> [What you are asked to do]: In the entries below, which lines run from the one with "[3.60-4.50s]" through the one with "[0.00-14.70s]"? Repeat exactly those, both included, and no pictures.

BEGIN Records

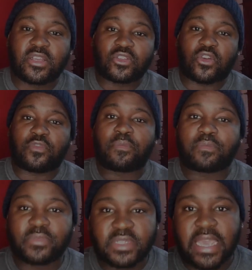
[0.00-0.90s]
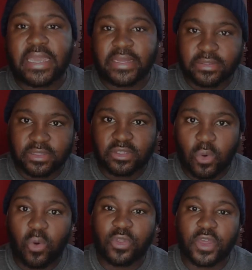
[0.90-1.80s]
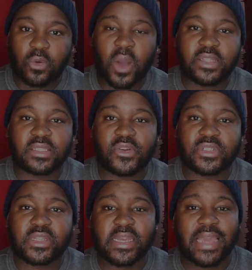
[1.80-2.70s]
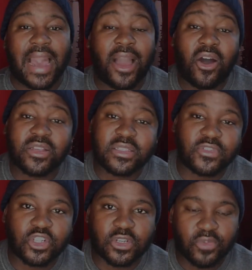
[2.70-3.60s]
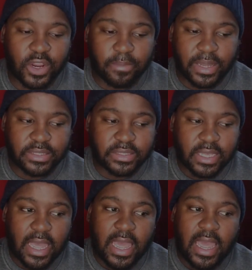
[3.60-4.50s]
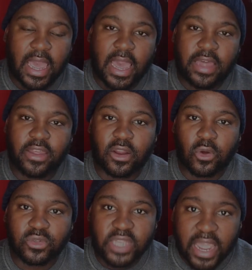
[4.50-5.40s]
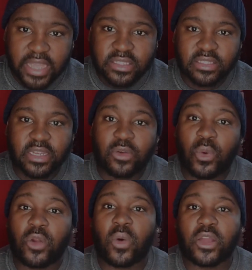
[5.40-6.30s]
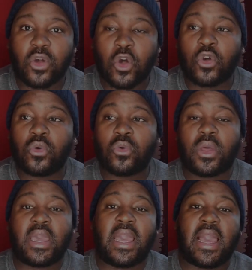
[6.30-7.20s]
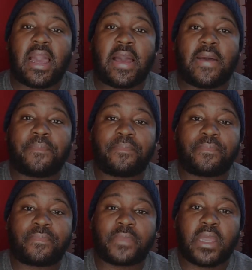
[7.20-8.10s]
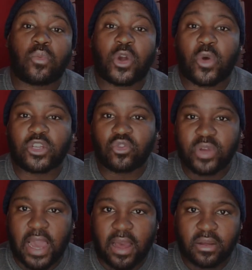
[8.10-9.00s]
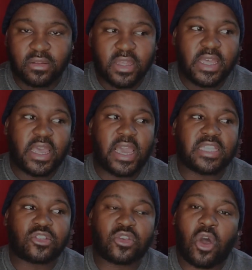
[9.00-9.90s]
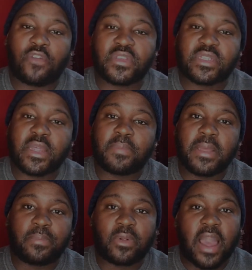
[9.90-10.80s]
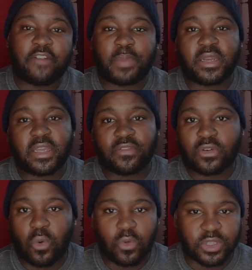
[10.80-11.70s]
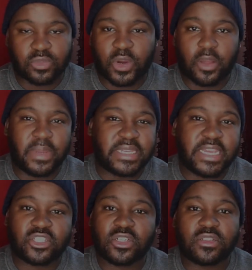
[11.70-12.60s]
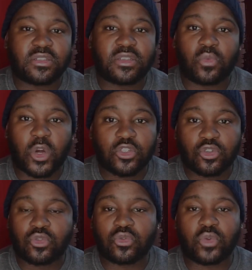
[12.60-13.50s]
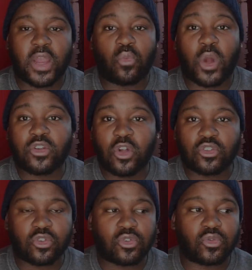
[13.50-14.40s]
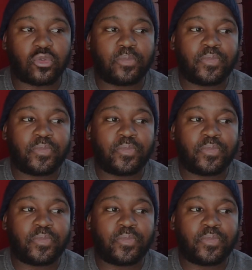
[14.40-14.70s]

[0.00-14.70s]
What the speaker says: sort of taking this whole thing quite seriously. I asked if she could recommend that I go test, and where do I go, and what do I do now. And so obviously people have been given all these recommendations and what to do and what not to do.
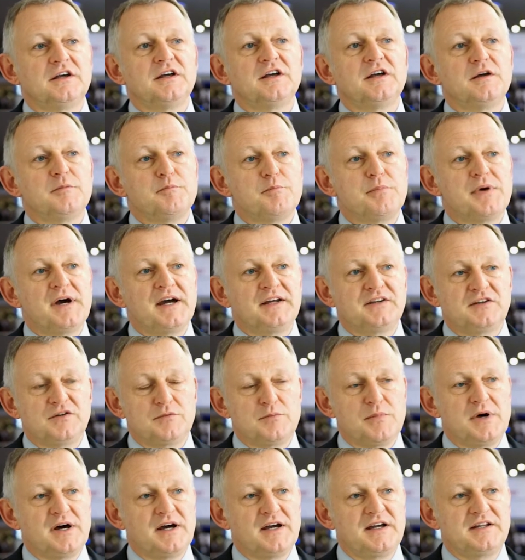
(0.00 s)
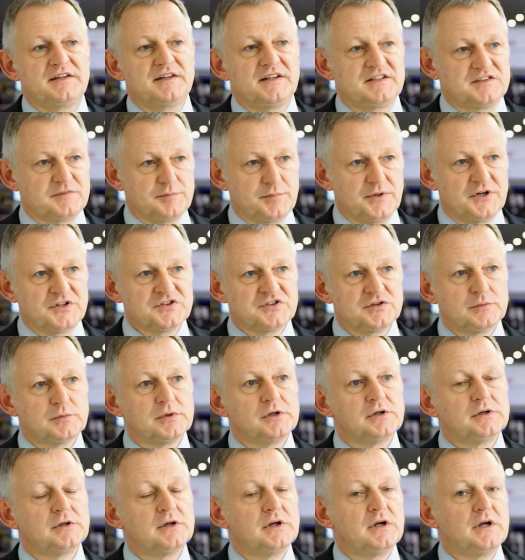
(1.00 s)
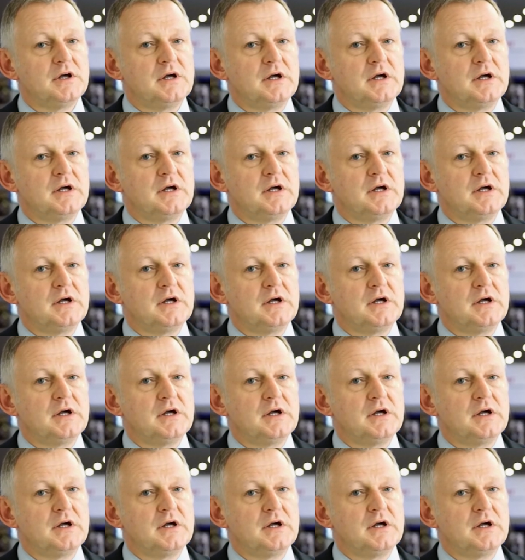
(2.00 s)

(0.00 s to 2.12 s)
impacted by it as possible.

END Records

> [Solved problem]:
[3.60-4.50s]
[4.50-5.40s]
[5.40-6.30s]
[6.30-7.20s]
[7.20-8.10s]
[8.10-9.00s]
[9.00-9.90s]
[9.90-10.80s]
[10.80-11.70s]
[11.70-12.60s]
[12.60-13.50s]
[13.50-14.40s]
[14.40-14.70s]

[0.00-14.70s]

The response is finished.